All the signs of psychopathy were there in plain sight:

https://www.huffingtonpost.com/entry/de ... 21c83e3f6f

And yet nobody seemed to question the right of this dangerous psychopath who was cruel to animals, infants, women, a vindictive stalker who resented any opposition to his rage-filled hateful actions and exhibited the hallmarks of a potential mass murderer - to own guns well suited to mass murder. He had expressed admiration of Dylan Roof's mass murder of church people in the past.

Admittedly hindsight is easier, but this piece of **** exhibited so many red flags for so long that he might as well have had a visible tattoo on his forehead: Have guns, feel entitled to kill bigtime.

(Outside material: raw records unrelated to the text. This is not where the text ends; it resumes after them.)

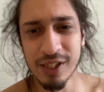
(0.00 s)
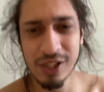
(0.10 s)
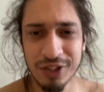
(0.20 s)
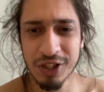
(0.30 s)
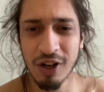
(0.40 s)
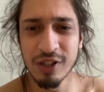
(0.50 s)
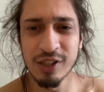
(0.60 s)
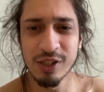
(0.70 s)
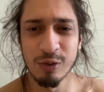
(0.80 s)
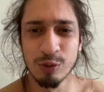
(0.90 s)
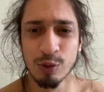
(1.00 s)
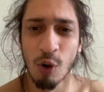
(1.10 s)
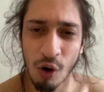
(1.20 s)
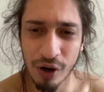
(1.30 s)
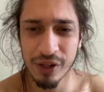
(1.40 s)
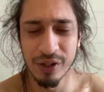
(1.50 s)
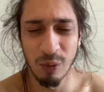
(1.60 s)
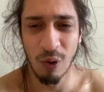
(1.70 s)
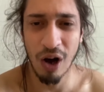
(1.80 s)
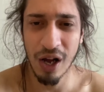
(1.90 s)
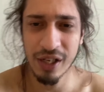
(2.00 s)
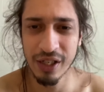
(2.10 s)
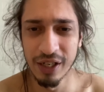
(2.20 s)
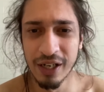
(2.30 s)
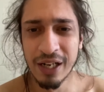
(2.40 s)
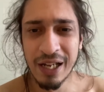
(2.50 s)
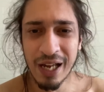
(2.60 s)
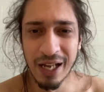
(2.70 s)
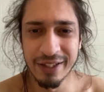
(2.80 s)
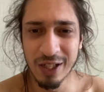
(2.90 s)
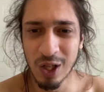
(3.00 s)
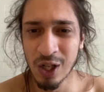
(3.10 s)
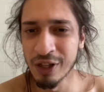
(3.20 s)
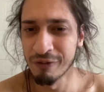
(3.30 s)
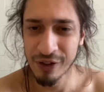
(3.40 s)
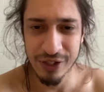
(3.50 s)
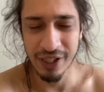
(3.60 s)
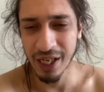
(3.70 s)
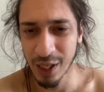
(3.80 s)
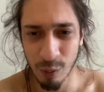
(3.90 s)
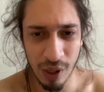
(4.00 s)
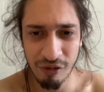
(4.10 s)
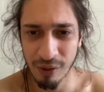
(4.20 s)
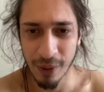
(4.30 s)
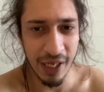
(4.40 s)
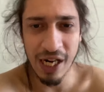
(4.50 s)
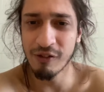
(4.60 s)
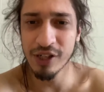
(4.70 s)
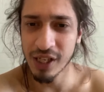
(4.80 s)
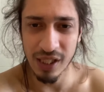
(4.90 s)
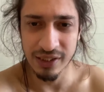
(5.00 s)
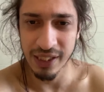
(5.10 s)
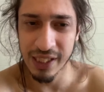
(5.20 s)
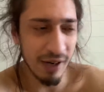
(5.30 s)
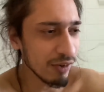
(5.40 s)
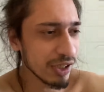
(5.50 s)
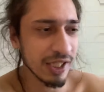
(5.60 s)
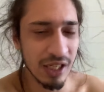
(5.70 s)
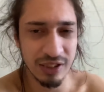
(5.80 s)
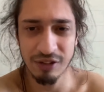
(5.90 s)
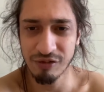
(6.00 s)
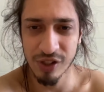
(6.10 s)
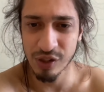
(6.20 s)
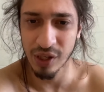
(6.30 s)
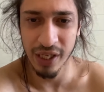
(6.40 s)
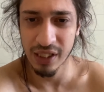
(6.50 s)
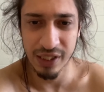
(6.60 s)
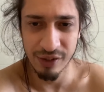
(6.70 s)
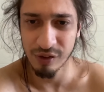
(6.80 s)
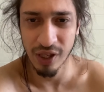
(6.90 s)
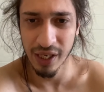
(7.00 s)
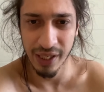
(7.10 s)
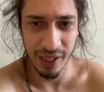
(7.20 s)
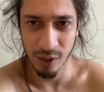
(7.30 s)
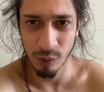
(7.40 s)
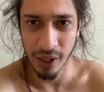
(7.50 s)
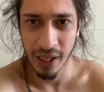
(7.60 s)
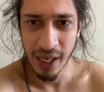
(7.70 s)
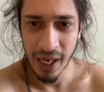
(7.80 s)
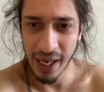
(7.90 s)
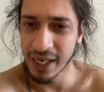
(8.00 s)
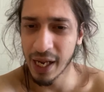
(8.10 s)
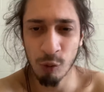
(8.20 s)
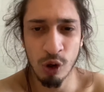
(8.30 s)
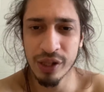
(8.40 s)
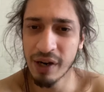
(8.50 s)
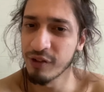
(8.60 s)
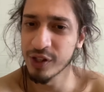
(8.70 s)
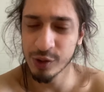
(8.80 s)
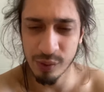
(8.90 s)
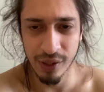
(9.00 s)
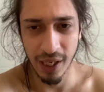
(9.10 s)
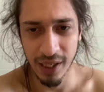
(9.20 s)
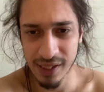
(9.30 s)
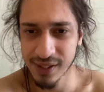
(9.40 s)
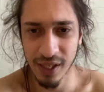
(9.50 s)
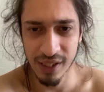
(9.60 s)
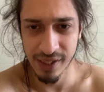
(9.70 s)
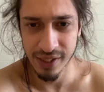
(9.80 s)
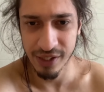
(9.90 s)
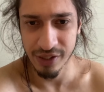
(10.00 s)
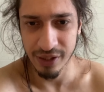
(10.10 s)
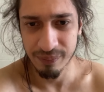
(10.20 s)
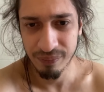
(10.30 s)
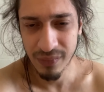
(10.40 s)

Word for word: The shark doesn't roar in the water and tell all the fish to get away from it. It never does. It never tells the fish you gotta leave, you gotta get away. It, it will never do that. That's not in its nature.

The links between animal torturers and psychopathy are well established.
A January 2017 report from the Animal Legal Defense Fund found that some states still fail to mandate mental health evaluations or counseling for animal cruelty offenders or to require someone convicted of animal cruelty to give up their animals. Perhaps Texas is one of those states, I don't know. It's time to look at the underbelly of this mass killing, to all of information that was ignored, the whole of it, starting with the failure to register his conviction in the service, and all the other pieces of bystander observation that only now are being reported.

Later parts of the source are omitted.